[Dataset entries]
((
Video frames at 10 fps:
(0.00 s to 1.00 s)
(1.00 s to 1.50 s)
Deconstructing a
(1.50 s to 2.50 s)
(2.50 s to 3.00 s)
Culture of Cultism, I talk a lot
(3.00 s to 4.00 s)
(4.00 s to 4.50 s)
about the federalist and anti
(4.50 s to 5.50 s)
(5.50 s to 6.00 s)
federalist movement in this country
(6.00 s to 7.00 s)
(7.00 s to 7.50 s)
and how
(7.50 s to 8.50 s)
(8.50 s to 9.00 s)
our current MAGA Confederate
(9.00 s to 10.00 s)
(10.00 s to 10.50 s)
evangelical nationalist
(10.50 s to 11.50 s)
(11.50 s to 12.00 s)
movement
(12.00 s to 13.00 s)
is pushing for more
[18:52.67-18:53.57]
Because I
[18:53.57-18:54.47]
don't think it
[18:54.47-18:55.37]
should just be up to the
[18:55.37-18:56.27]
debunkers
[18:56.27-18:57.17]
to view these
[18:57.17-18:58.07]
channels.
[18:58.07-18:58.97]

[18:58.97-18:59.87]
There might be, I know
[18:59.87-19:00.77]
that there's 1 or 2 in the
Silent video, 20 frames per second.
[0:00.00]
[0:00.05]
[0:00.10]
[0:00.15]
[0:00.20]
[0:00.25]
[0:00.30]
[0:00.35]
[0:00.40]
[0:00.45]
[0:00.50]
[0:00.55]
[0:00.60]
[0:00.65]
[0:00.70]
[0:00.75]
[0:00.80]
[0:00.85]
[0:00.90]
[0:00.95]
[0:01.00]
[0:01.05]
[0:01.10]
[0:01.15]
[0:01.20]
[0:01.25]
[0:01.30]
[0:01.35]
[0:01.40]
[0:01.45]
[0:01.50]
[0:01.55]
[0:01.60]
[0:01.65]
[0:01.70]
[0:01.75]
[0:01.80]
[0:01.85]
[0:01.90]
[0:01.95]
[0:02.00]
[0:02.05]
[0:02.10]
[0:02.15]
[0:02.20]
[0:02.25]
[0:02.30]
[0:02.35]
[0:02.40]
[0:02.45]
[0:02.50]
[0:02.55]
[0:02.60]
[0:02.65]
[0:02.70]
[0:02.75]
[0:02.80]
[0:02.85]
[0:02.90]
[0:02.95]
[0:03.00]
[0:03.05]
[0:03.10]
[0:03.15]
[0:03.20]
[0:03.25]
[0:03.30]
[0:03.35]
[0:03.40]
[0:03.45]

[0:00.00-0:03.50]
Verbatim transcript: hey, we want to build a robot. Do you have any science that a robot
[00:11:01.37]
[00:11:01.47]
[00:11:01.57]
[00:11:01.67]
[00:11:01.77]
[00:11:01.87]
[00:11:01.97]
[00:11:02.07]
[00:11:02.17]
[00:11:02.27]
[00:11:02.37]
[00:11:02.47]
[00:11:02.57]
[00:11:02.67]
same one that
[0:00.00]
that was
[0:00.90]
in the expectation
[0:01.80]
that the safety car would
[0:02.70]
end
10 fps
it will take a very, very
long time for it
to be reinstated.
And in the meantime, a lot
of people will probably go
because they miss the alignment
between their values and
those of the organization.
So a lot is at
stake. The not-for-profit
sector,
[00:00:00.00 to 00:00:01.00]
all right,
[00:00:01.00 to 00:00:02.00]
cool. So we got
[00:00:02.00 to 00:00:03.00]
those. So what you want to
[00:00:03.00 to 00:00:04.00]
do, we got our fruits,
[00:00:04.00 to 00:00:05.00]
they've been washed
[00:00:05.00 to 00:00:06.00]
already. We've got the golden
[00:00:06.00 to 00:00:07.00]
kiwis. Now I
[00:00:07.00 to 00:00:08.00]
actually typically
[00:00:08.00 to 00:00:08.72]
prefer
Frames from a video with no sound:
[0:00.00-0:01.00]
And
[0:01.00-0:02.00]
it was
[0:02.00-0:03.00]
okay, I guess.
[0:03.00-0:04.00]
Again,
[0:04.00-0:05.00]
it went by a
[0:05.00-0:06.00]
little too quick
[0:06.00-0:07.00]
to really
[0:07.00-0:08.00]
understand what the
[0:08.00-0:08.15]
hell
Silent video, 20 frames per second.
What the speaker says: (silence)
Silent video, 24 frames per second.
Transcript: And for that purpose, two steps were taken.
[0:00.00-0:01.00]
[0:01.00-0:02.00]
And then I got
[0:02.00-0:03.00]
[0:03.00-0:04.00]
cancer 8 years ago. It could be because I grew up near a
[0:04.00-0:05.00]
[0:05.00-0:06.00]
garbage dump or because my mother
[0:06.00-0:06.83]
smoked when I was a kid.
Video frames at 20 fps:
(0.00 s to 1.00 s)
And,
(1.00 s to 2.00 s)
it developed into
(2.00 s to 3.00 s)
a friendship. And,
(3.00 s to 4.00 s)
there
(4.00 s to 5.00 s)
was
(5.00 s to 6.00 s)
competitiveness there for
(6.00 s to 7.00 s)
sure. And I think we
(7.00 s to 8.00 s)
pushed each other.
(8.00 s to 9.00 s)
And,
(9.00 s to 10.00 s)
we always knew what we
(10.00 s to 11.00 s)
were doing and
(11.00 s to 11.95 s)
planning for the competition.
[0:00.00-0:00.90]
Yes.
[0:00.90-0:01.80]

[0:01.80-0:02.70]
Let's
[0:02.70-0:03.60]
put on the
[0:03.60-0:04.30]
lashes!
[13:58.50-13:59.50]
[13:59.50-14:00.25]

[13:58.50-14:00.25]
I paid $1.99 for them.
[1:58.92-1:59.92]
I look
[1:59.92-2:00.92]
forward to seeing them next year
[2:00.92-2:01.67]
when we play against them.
))
Work to be completed:
Transcribe the entries above word for word, from the first line through the line containing "(7.50 s to 8.50 s)", and nothing else.

Task result:
Video frames at 10 fps:
(0.00 s to 1.00 s)
(1.00 s to 1.50 s)
Deconstructing a
(1.50 s to 2.50 s)
(2.50 s to 3.00 s)
Culture of Cultism, I talk a lot
(3.00 s to 4.00 s)
(4.00 s to 4.50 s)
about the federalist and anti
(4.50 s to 5.50 s)
(5.50 s to 6.00 s)
federalist movement in this country
(6.00 s to 7.00 s)
(7.00 s to 7.50 s)
and how
(7.50 s to 8.50 s)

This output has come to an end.